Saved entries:
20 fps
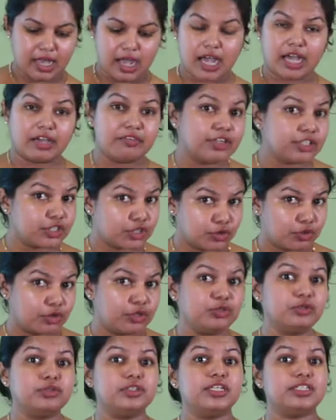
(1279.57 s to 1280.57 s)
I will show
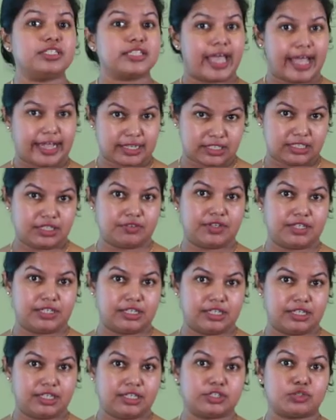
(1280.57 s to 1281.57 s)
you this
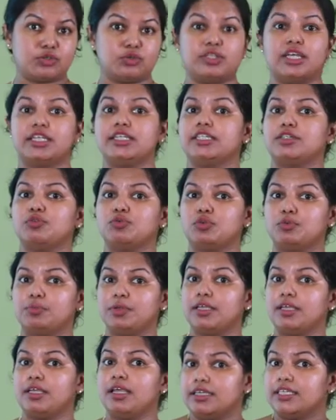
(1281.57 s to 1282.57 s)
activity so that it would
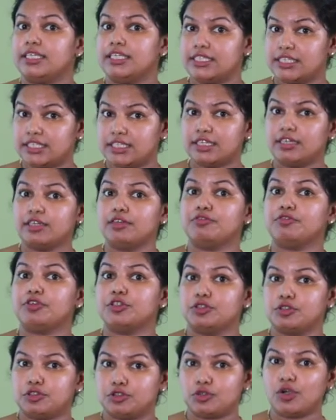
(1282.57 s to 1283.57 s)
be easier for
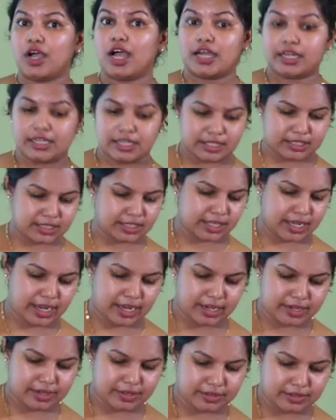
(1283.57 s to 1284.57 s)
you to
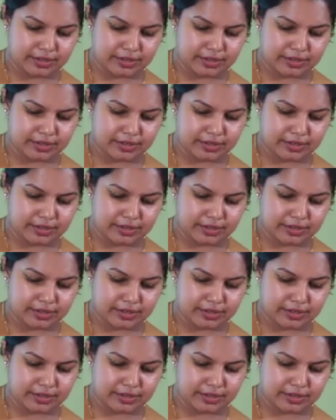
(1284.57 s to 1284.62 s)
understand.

*Your objective:*
Write out each line exactly, from the one containing "(1280.57 s to 1281.57 s)" through the end of the entries, and skip the pictures.

*Solution to this exercise:*
(1280.57 s to 1281.57 s)
you this
(1281.57 s to 1282.57 s)
activity so that it would
(1282.57 s to 1283.57 s)
be easier for
(1283.57 s to 1284.57 s)
you to
(1284.57 s to 1284.62 s)
understand.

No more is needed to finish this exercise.